**Dataset entries**
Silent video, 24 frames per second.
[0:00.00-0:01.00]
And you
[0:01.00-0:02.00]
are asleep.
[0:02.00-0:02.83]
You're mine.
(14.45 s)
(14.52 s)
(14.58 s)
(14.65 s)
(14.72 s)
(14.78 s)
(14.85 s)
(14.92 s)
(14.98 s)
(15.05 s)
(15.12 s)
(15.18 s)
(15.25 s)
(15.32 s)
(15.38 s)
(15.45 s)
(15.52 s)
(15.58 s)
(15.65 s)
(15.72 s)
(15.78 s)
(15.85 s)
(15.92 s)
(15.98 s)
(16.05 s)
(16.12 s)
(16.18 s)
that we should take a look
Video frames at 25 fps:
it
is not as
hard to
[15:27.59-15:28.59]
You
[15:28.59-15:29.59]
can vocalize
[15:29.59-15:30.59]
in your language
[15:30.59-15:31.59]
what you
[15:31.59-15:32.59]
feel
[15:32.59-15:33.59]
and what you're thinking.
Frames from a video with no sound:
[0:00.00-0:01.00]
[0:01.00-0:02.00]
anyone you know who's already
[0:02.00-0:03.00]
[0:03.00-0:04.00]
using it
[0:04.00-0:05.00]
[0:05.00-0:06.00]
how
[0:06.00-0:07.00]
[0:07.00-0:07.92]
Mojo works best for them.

**Work order**
Taking the entries above, please repeat each one exactly.

**Result of the task**
Silent video, 24 frames per second.
[0:00.00-0:01.00]
And you
[0:01.00-0:02.00]
are asleep.
[0:02.00-0:02.83]
You're mine.
(14.45 s)
(14.52 s)
(14.58 s)
(14.65 s)
(14.72 s)
(14.78 s)
(14.85 s)
(14.92 s)
(14.98 s)
(15.05 s)
(15.12 s)
(15.18 s)
(15.25 s)
(15.32 s)
(15.38 s)
(15.45 s)
(15.52 s)
(15.58 s)
(15.65 s)
(15.72 s)
(15.78 s)
(15.85 s)
(15.92 s)
(15.98 s)
(16.05 s)
(16.12 s)
(16.18 s)
that we should take a look
Video frames at 25 fps:
it
is not as
hard to
[15:27.59-15:28.59]
You
[15:28.59-15:29.59]
can vocalize
[15:29.59-15:30.59]
in your language
[15:30.59-15:31.59]
what you
[15:31.59-15:32.59]
feel
[15:32.59-15:33.59]
and what you're thinking.
Frames from a video with no sound:
[0:00.00-0:01.00]
[0:01.00-0:02.00]
anyone you know who's already
[0:02.00-0:03.00]
[0:03.00-0:04.00]
using it
[0:04.00-0:05.00]
[0:05.00-0:06.00]
how
[0:06.00-0:07.00]
[0:07.00-0:07.92]
Mojo works best for them.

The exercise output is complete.